# Task
Give again, word for word, only the lines of the material below from its first line through the one that holds "[00:04:45.52 to 00:04:46.22]"; pictures stay out.

# Input records
-=-=-
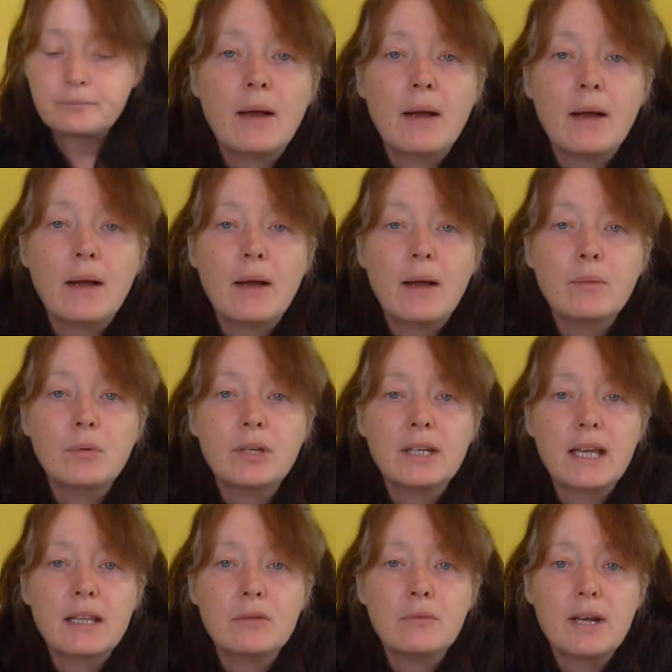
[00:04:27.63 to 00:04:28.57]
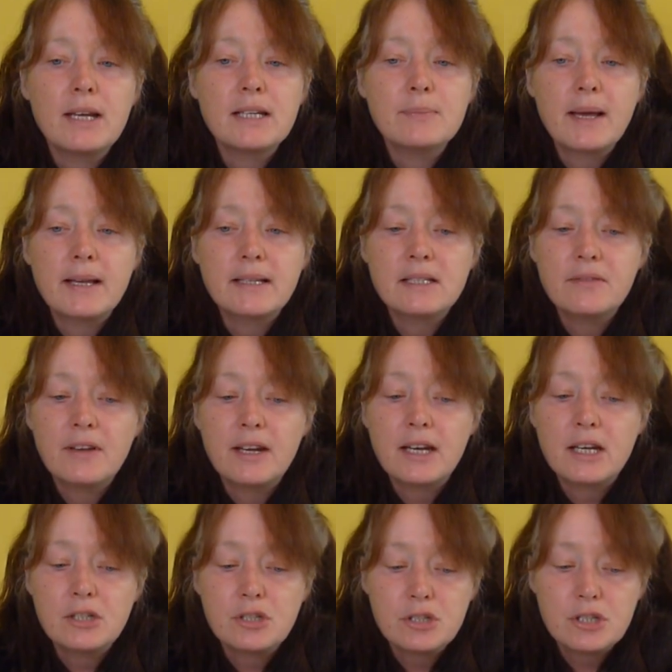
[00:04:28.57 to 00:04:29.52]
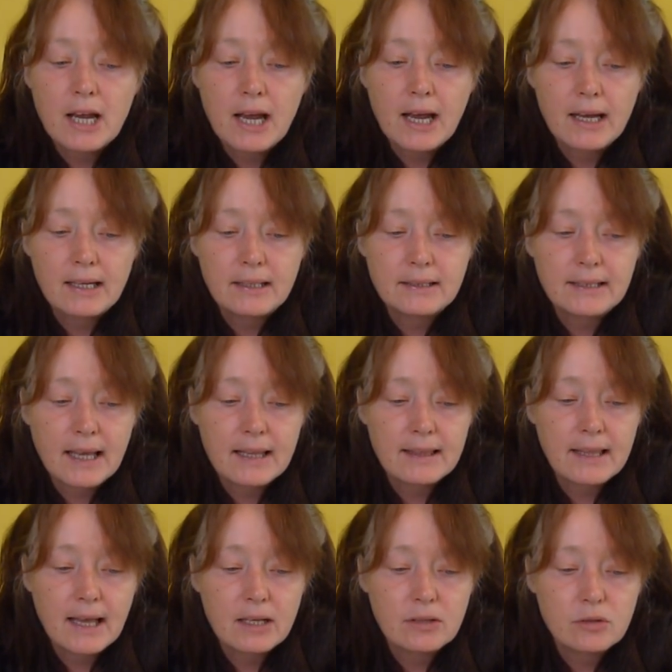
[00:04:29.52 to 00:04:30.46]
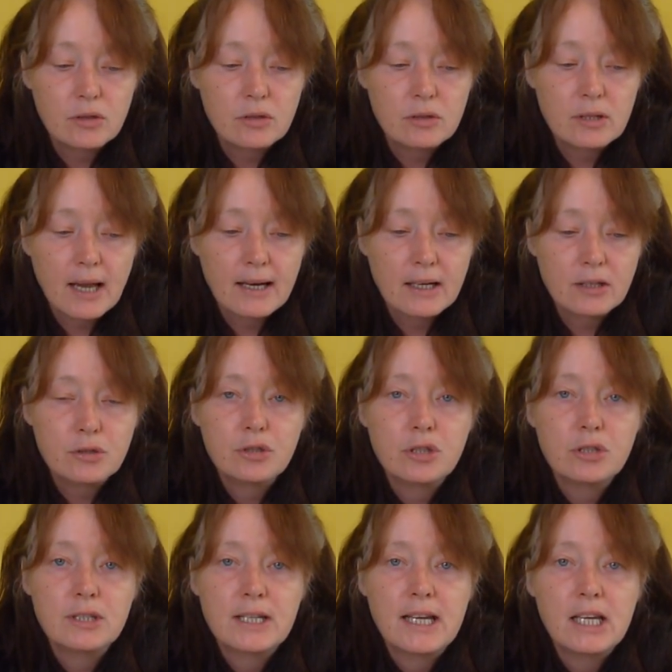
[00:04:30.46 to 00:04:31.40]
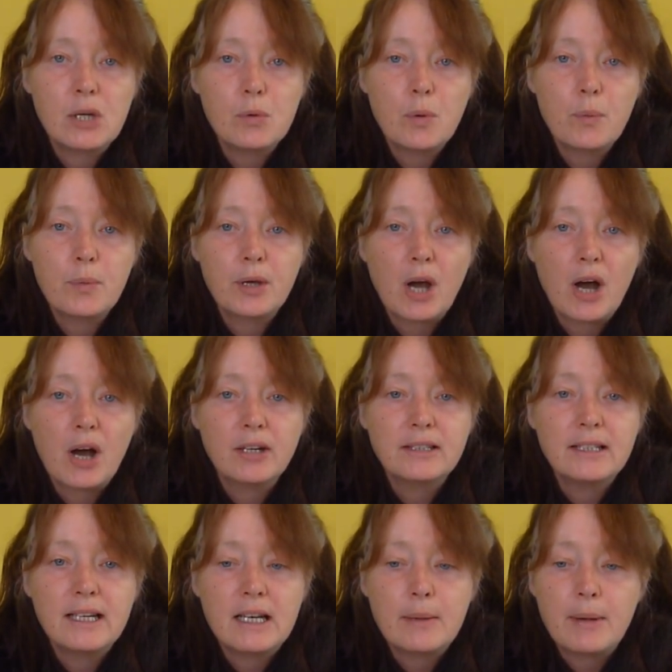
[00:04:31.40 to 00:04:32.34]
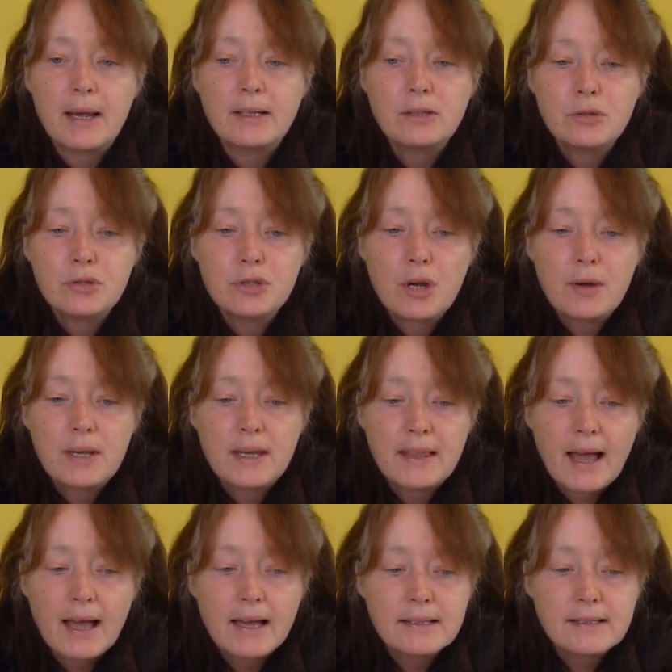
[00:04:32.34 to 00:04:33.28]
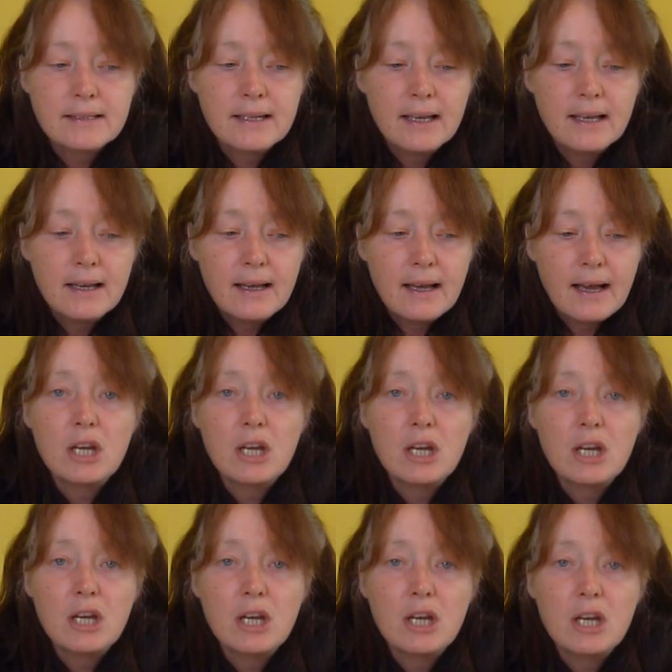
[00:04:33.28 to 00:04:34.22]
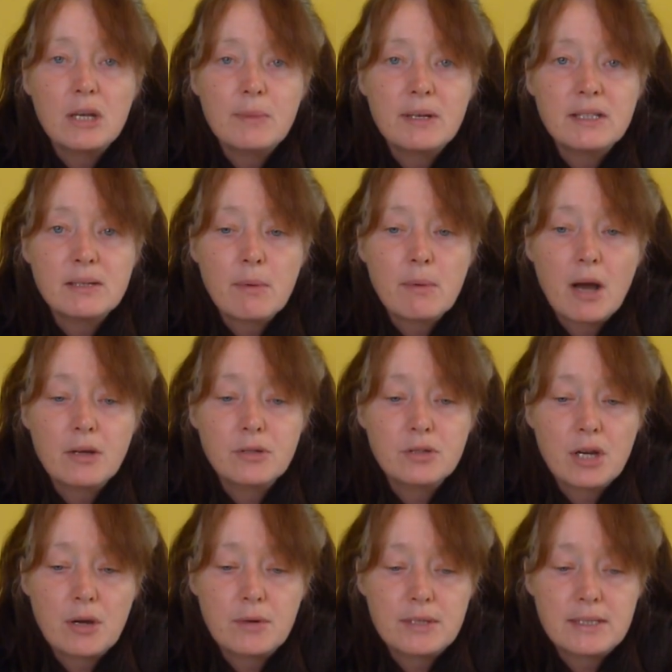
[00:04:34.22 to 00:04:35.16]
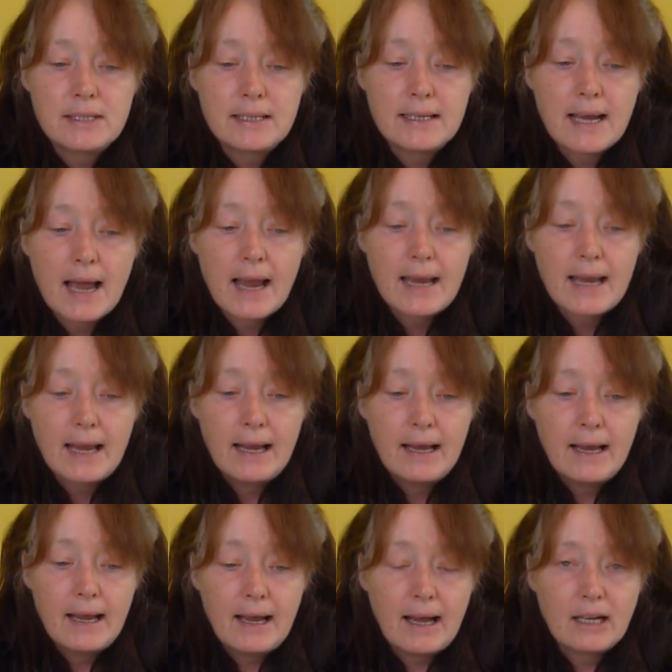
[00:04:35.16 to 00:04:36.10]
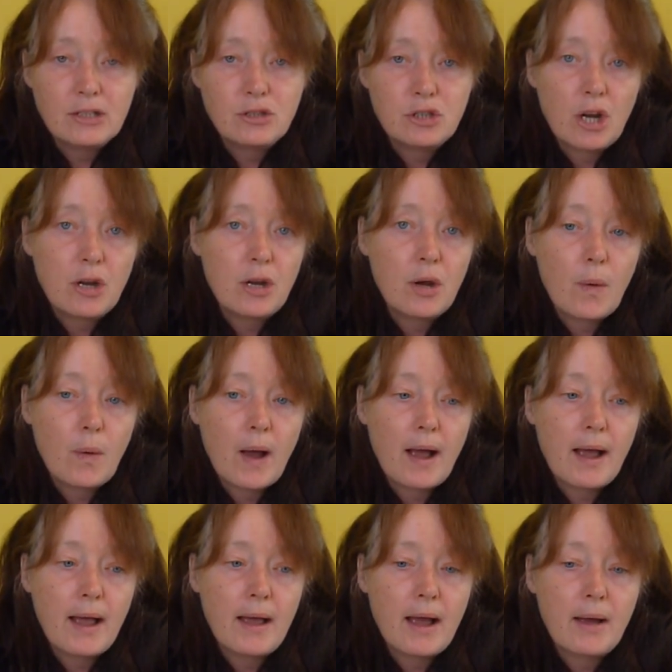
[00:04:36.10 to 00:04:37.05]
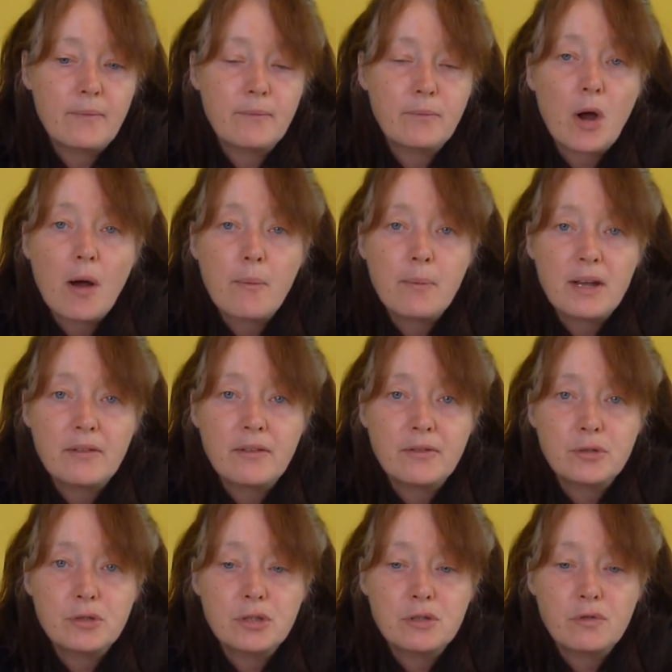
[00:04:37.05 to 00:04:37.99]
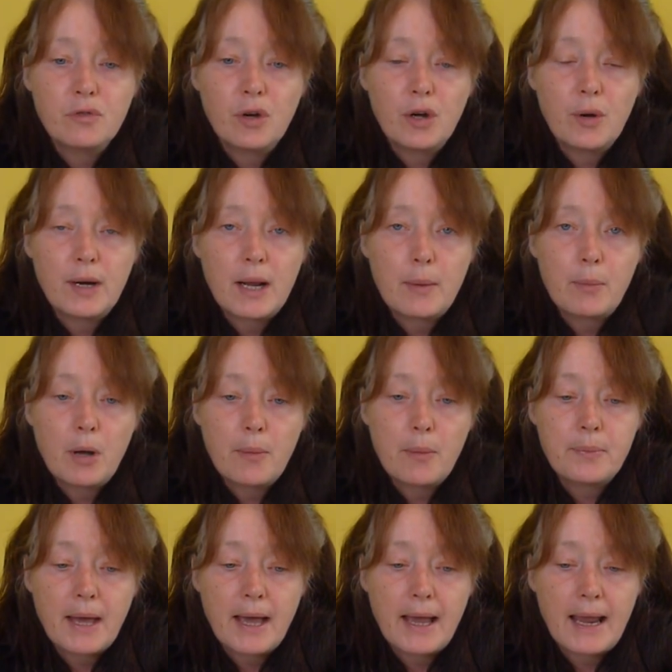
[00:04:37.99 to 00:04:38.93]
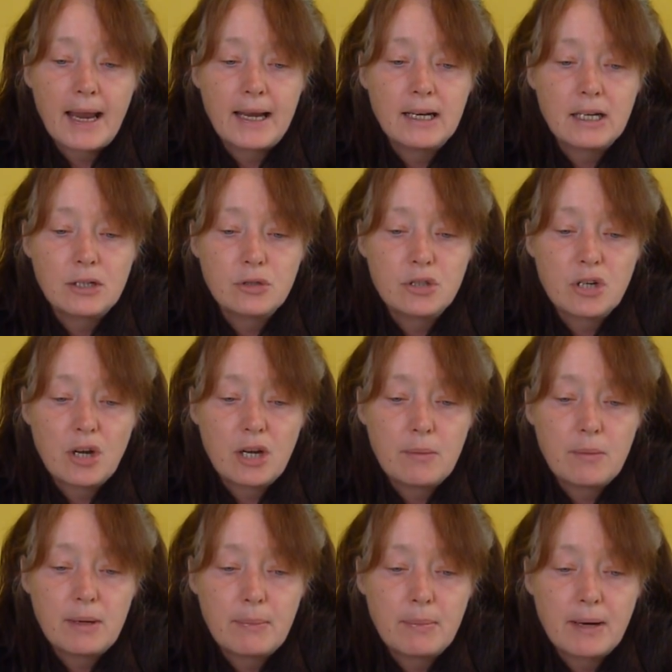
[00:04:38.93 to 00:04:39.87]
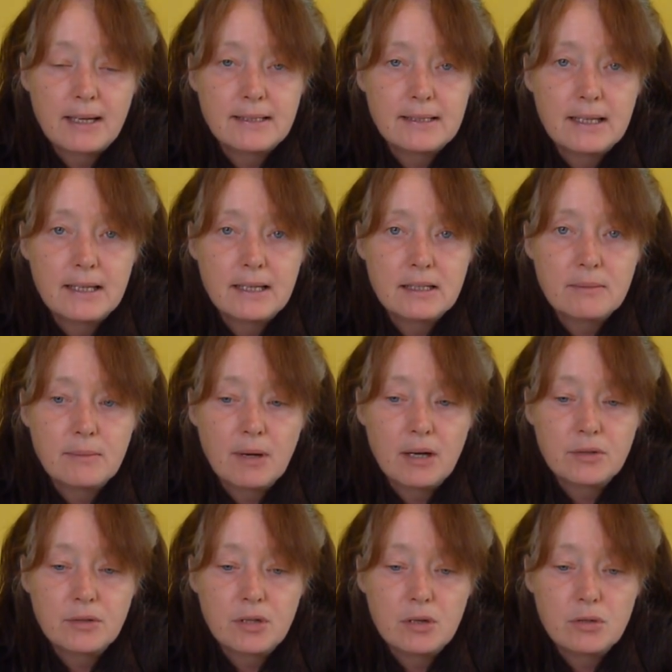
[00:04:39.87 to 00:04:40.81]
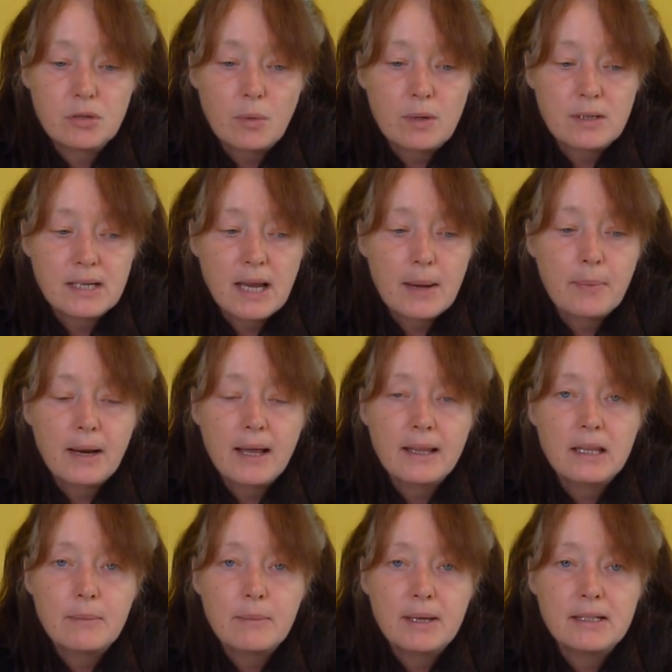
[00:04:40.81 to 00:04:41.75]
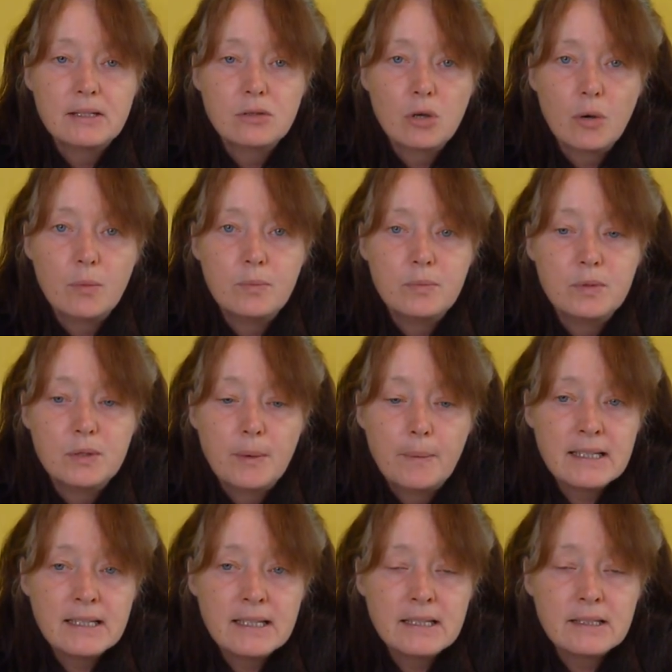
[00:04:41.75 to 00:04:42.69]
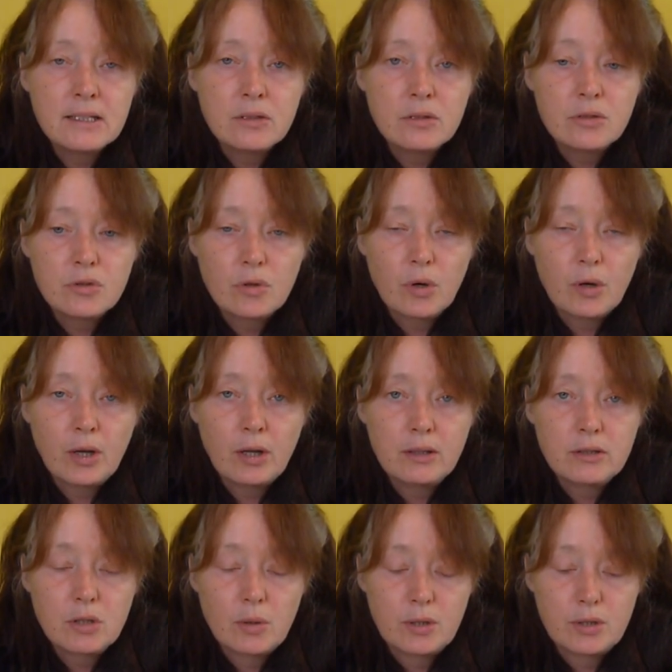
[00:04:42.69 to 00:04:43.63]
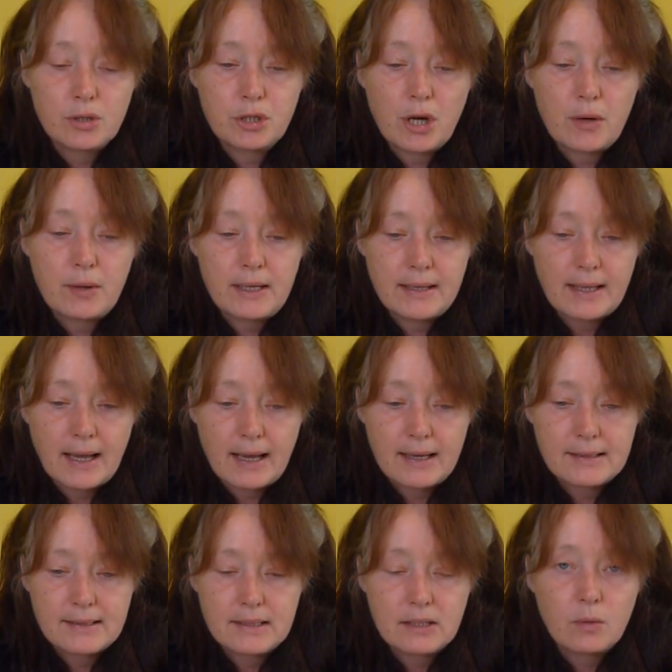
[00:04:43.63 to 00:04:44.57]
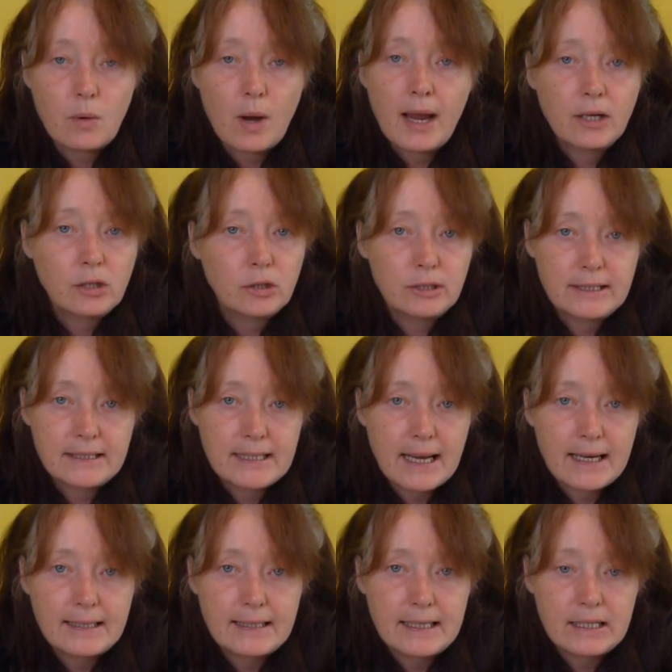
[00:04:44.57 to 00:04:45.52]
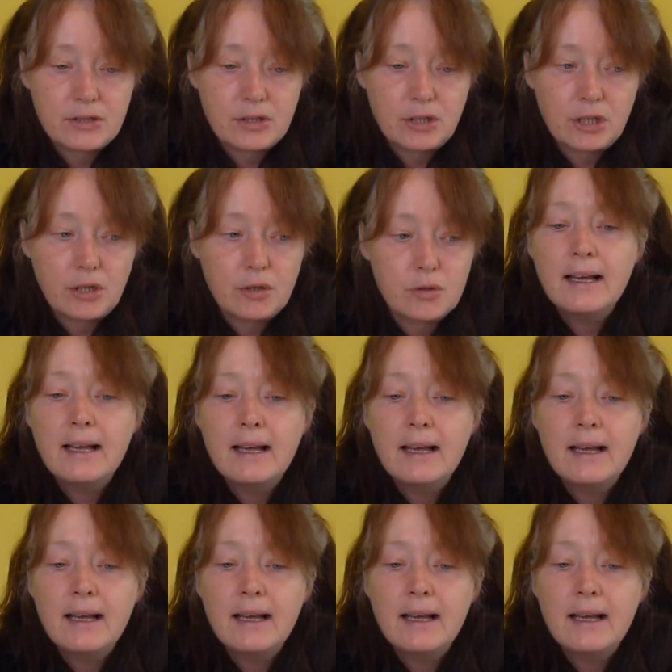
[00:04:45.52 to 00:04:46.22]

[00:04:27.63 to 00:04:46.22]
I'm going to get the raised beds finished and get that done, and I'll take you up the garden in a bit and show you that. I'm going to show you my tomatoes today and show you, I've got a bit of footage for you and I'll pop that in and show you me planting the tomatoes up, because I plant them in tubs into the soil, so I'll show you that. It's quite a good technique to use.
-=-=-
# Response to the exercise
[00:04:27.63 to 00:04:28.57]
[00:04:28.57 to 00:04:29.52]
[00:04:29.52 to 00:04:30.46]
[00:04:30.46 to 00:04:31.40]
[00:04:31.40 to 00:04:32.34]
[00:04:32.34 to 00:04:33.28]
[00:04:33.28 to 00:04:34.22]
[00:04:34.22 to 00:04:35.16]
[00:04:35.16 to 00:04:36.10]
[00:04:36.10 to 00:04:37.05]
[00:04:37.05 to 00:04:37.99]
[00:04:37.99 to 00:04:38.93]
[00:04:38.93 to 00:04:39.87]
[00:04:39.87 to 00:04:40.81]
[00:04:40.81 to 00:04:41.75]
[00:04:41.75 to 00:04:42.69]
[00:04:42.69 to 00:04:43.63]
[00:04:43.63 to 00:04:44.57]
[00:04:44.57 to 00:04:45.52]
[00:04:45.52 to 00:04:46.22]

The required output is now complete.